Milburn’s obviously trying to frame this as a spending priority issue, but the real scandal is that young people are being offered the same wages as two decades ago while costs have gone through the roof. You can’t just slash benefits and magically create decent jobs when the economy is structured to keep entry-level pay stagnant and automation is eating up the roles that used to provide a ladder. Honestly, taxing automation and putting that into proper support, whether UBI or actually well-funded training schemes, makes way more sense than blaming the kids for the state’s failure to adapt.
Its a basic income when no jobs are available. Also peoples mindset on work is changing, they dont want to be a wage slave there whole life and i don’t blame them the UK is a joke of a country with failing infrastructure.
Clearly this government, and its various shady cohorts, have something coming that the populace needs to be conditioned into wanting.

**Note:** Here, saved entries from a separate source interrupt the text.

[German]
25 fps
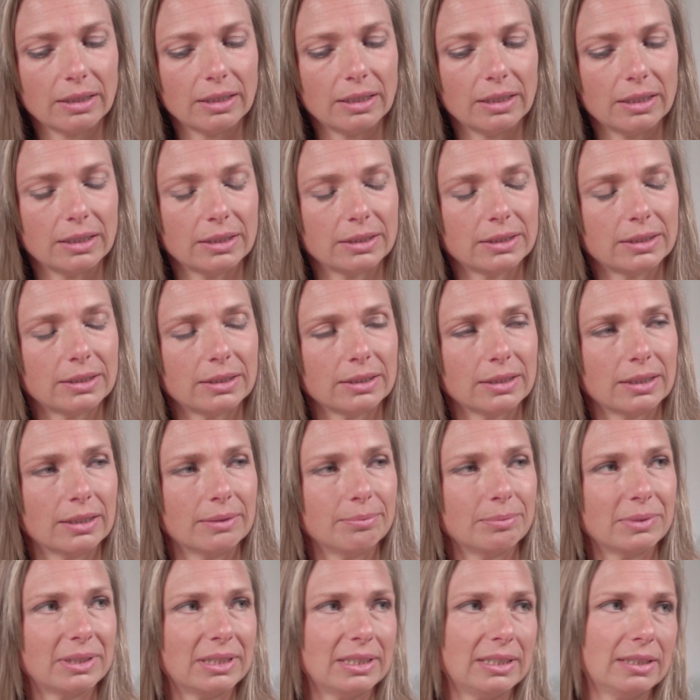ich
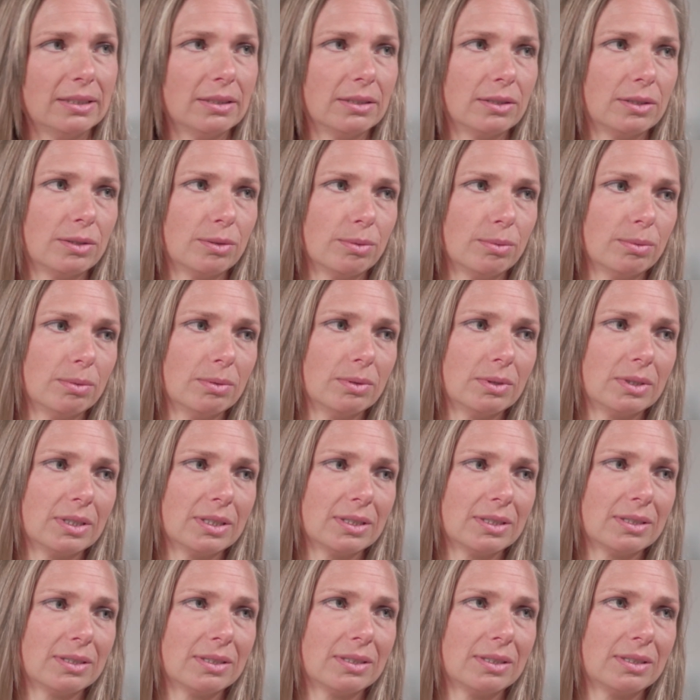ähm, sehe das so,
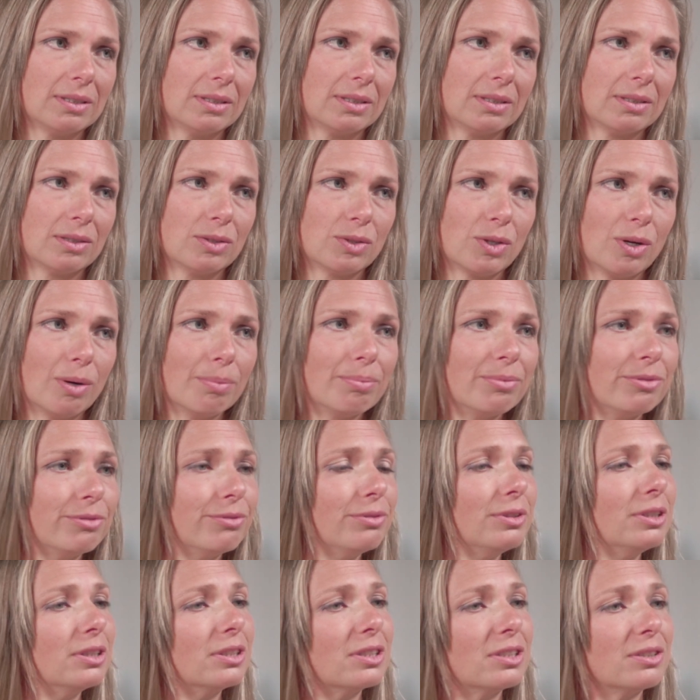dass der Kopf,
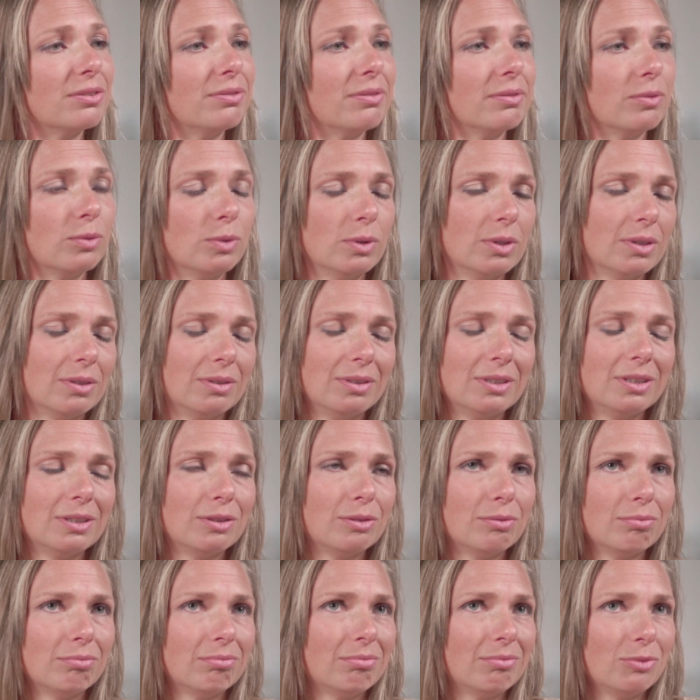wie, oder nicht
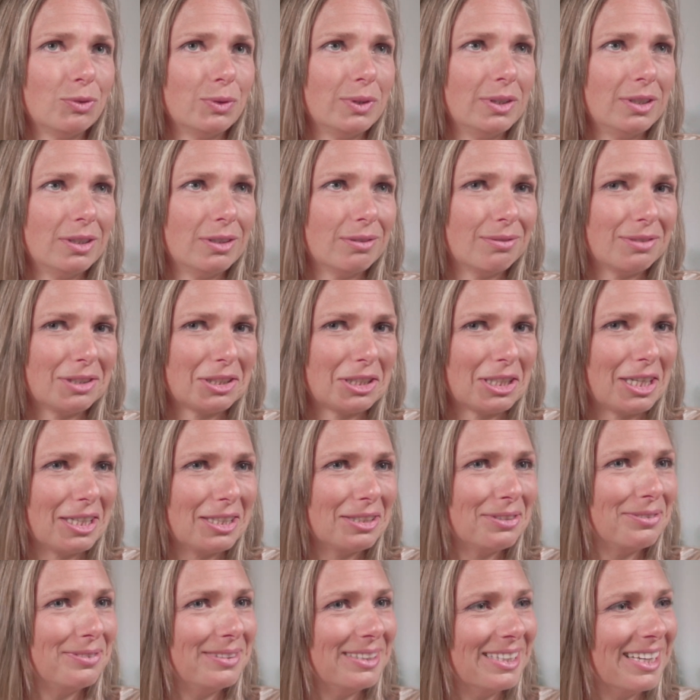nur ich,
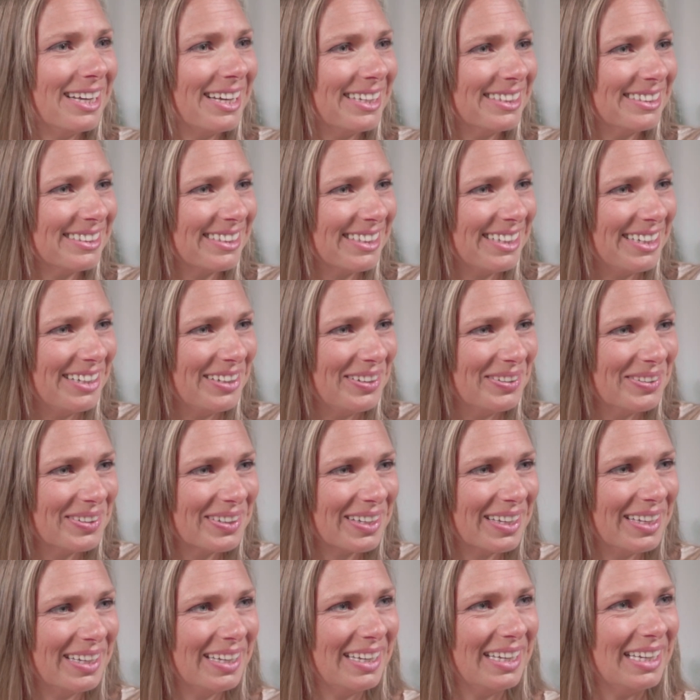wahrscheinlich viele andere auch,
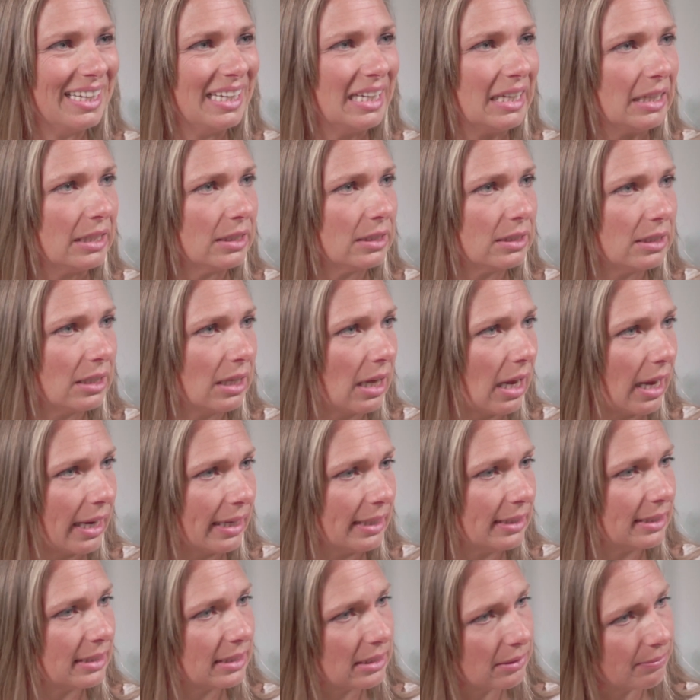
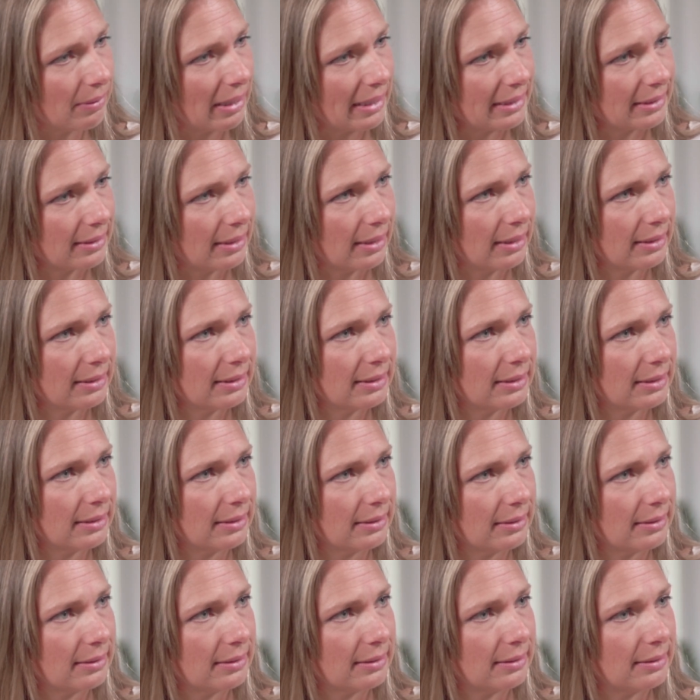eigentlich zweitrangig
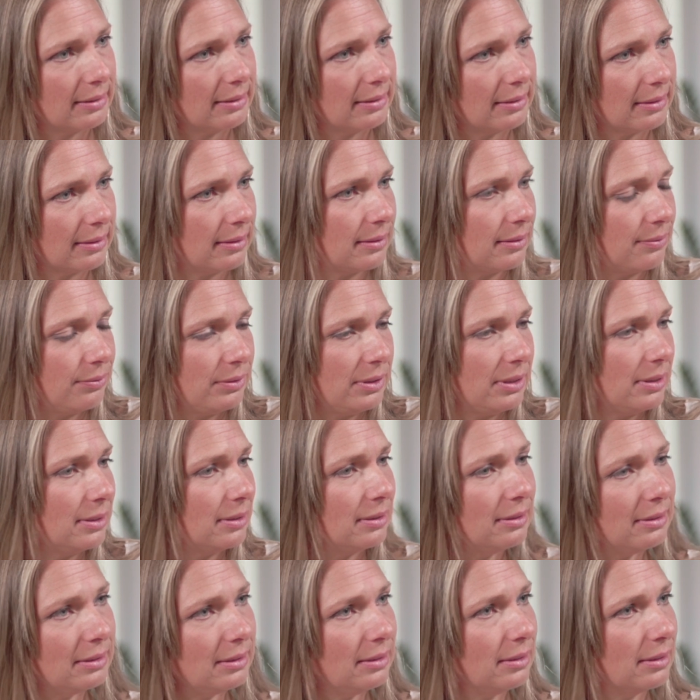ist. Der ist wie
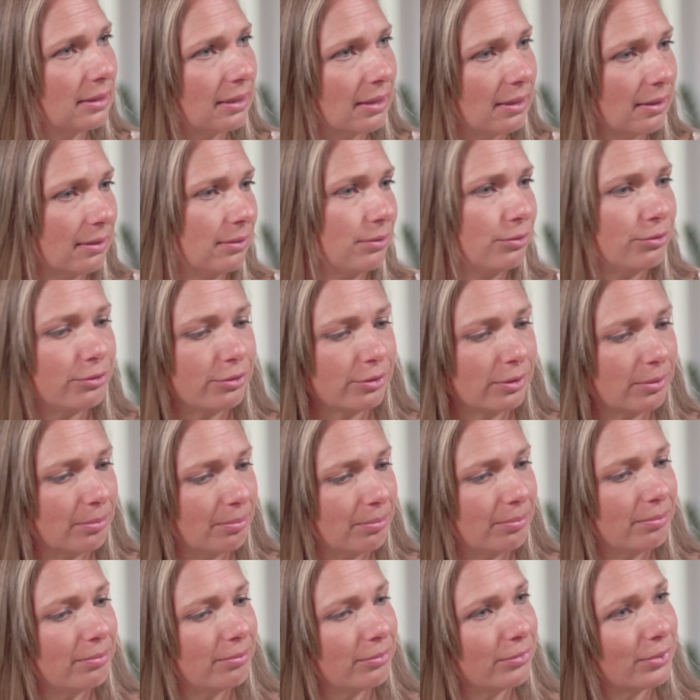ein Diener
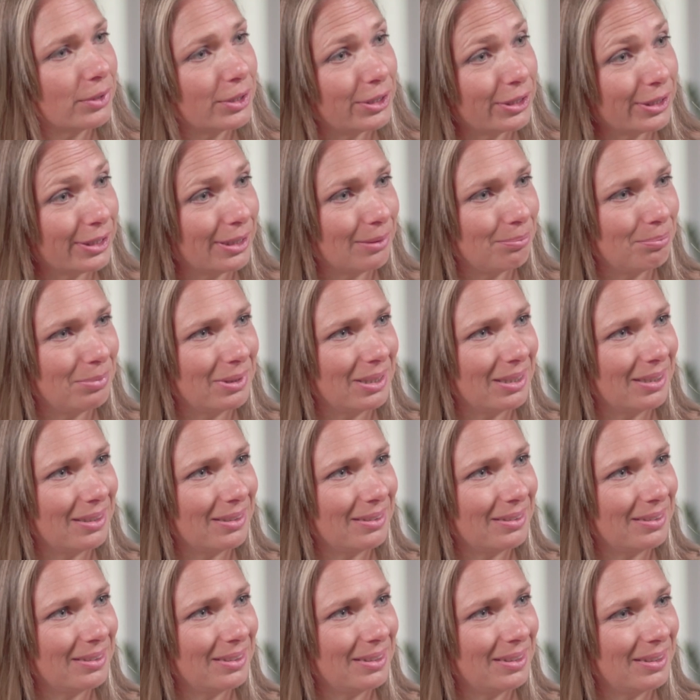vom Körper.
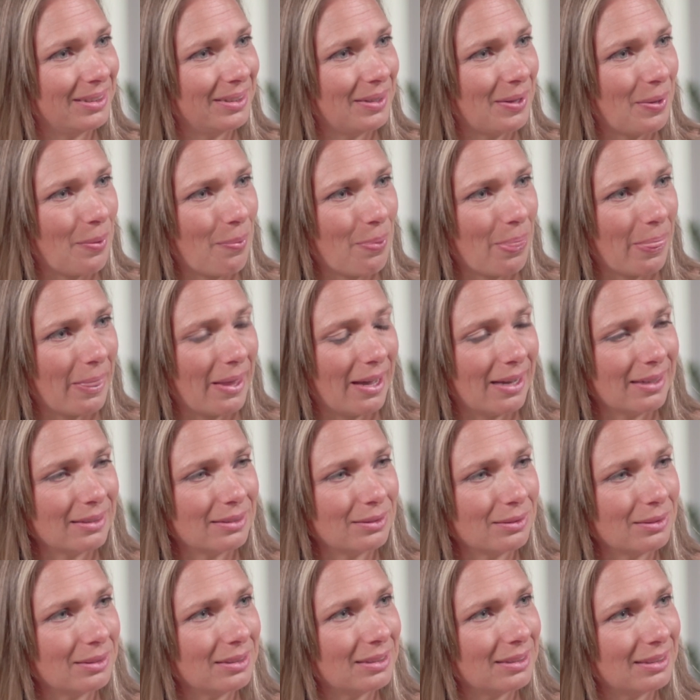Mhm.
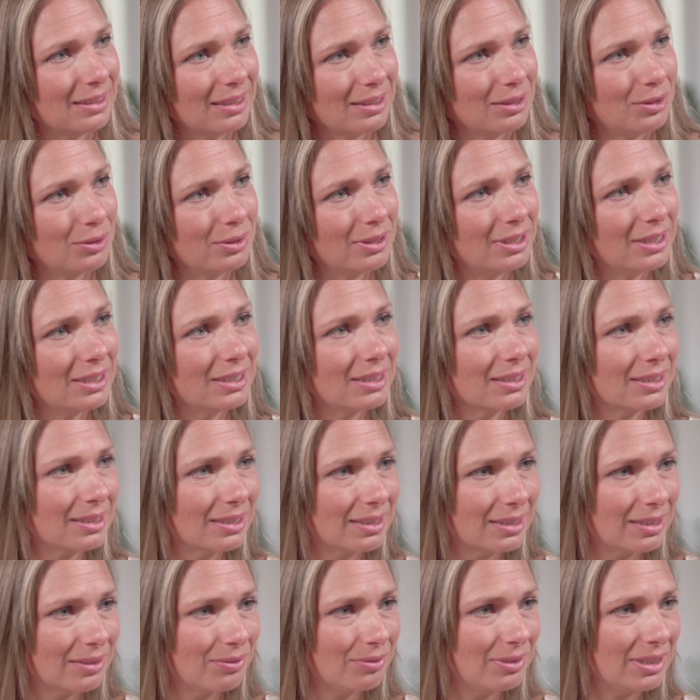Also natürlich ist
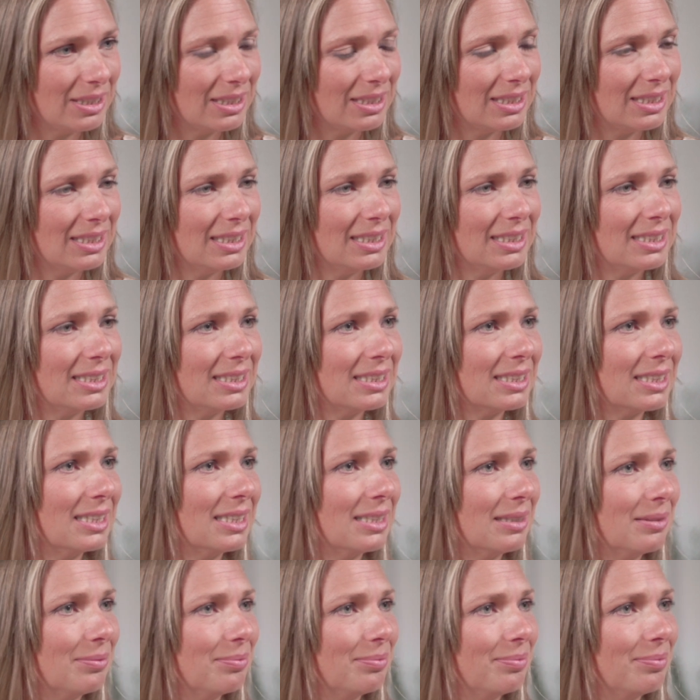es wichtig,
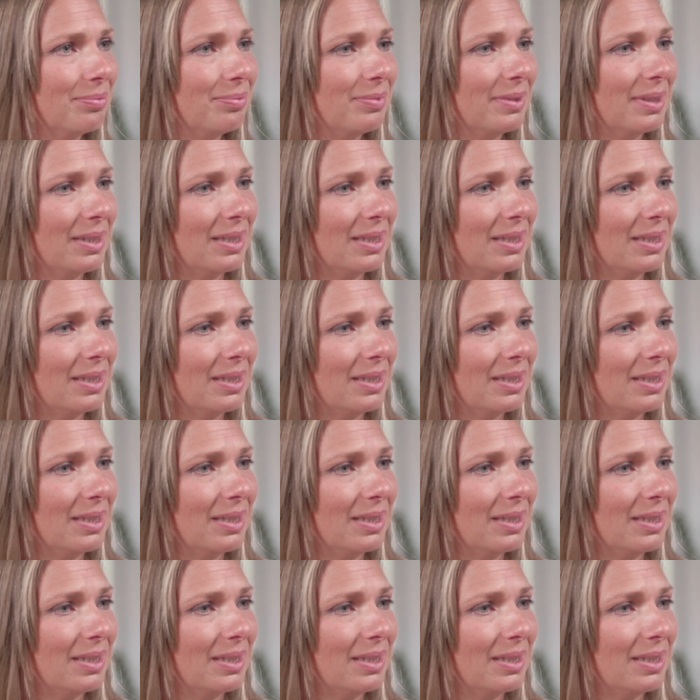ähm,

Re-nationalise water, energy and steel etc. Work with national agencies to upgrade the grid and run the whole country on renewables and nuclear. Clean up the 90% of polluted rivers, build new reservoirs and flood defenses according to the 2036 flood map. Convert brownfield sites into new homes. Link HS2 to two new tracks that spans the entire country and complete it in a timeframe similar to China. All whilst paying a living wage to everyone involved.
If that doesn’t get the unemployment down then I’ve got plenty more that needs doing.
Labour is imo unwilling to really reassess the role of work and companies and the state because it’s stuck in 2006 neoliberal mode. It needs a more solid notion of how to force businesses to be more socially participatory and reinvestment driven rather than financialisation driven.
We need to protect our futurist businesses from capitalist predation and quarterly returns and get them to reinvest in this country, engineering routes to new jobs via universities and schools. We have high levels of technical and research knowledge and we have good logistics. We can use it to put net benefit if we have the ambition and can learn to disentangle a load of private wealth from decision making.